President hails PPC’s compliance

24 Mar, 2017 - 00:03 0 Views
President hails PPC’s compliance President Mugabe commissioning the US$82 million PPC Msasa plant in Harare last week. The plant will produce 700 000 tonnes of cement annually

The ManicaPost

Kudzanai Gerede Business Correspondent
President Mugabe has hailed Port Pretoria Cement (PPC) Zimbabwe for its compliance with indigenisation laws while commissioning the cement giant’s US$82 million dollar state-of-the-art Msasa plant in Harare recently.

The highly efficient cement producing plant located in newly established Sunway City industrial park, a Special Economic Zone (SEZ) has been largely viewed as the first major project that has finally set rolling the industrialisation agenda in the SEZs following its completion late last year.

Special Economic Zones are investment hotbeds that have been identified by Government which enjoy incentives such as tax holidays and import duty exemption of certain materials feeding into the industries in these areas among other attractions in a bid to boost foreign investment into the country.

To date, PPC Zimbabwe has fully complied with the indigenous laws governing 51 percent ownership of foreign companies operating in the country including investing in community ownership trusts.

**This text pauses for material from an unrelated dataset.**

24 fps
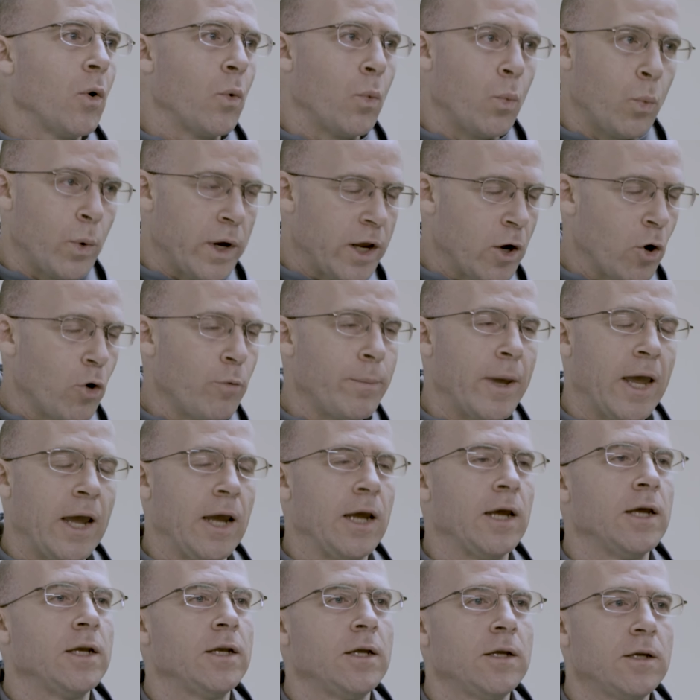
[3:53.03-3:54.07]
we
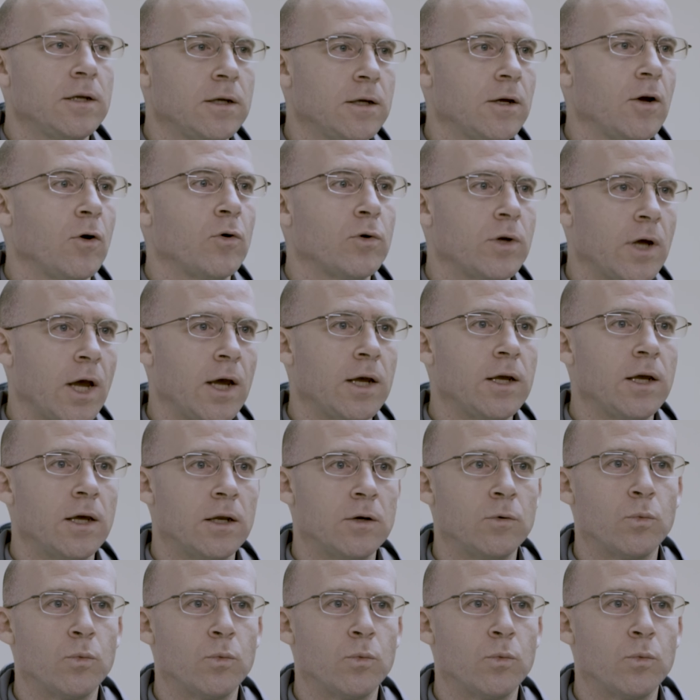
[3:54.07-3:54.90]
obeyed, okay?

Speaking at the commissioning of the plant, the President said the cement producer has demonstrated that the indigenous law is meant to protect investment in the country contrary to negativity generally encompassing the legislation.

“In 2012 PPC complied with the 51 percent indigenous policy legislation making it one of the first companies to comply. It has demonstrated that the policy guarantees the protection of investment.

“PPC has allocated 10 per cent equity to community share trust which are Gwanda and Umguza community share ownership trusts. It has allocated 9,7 percent to employees, with a consortium of local business people allocated 4,9percent and the National Indigenisation Empowerment Board (NIEB) getting 9,7per cent,” he said.

To date the company has paid a total of US$3 million to community share ownership trusts and last year alone, it paid US$ 200 000 in dividend.

Analysts have welcomed the company’s continued support of the Government’s poverty alleviation strategies by empowering local communities as investing in the company’s core business alone has limited benefits to the host country especially at a time when modern industries are highly mechanised hence making huge profits with very low employment uptake.

For instance, the multi- million dollar production plant which boasts of bulk-handling and latest palletising technology that packs 40 cement bags per minute is expected to boost efficiency yet it employs just above 80 people calling for the need to support income generating projects to communities.

With the 700 000 tonnes per annum plant now in full gear, PPC has set its eyes on regional export markets having seen its combined annual production with two of its other production plants, Collen Brown in Gwanda and Bulawayo plants producing over 1,4 million tonnes per annum against a national demand of just above 1 million tonnes.

This is despite the fact that there are other players like Lafarge and Sino-Zim with capacity of 450 000 tonnes and 250 000 tonnes annually respectively.

“We have the capacity to meet local demand and we continue to ask Government to restrict cheap imported products to help us sustain viability domestically as we all know we are in a high cost producing environment,” PPC Zimbabwe managing director, Kelibone Masiyane said.

“If you look at this plant, it’s highly automated. We are trying to improve efficiencies and productivity. We have a similar plant in Bulawayo but you will find that the number in terms of manning levels is much less. As a company we are on a cost containment drive and that will make us competitive in the region,” he added.

He called on the Government to ensure that the cost drivers across the entire chain of production were aligned with regional standards to ensure local producers remained competitive.

Currently the company is getting electricity at a tariff of 14 cents per kilowatt-hour when in Zambia electricity was charged at 6 cents per kilowatt-hour.

This has made the company’s local plants less competitive as the company continues to expand its regional footprint by commissioning new plants in Rwanda and Ethiopia before year end.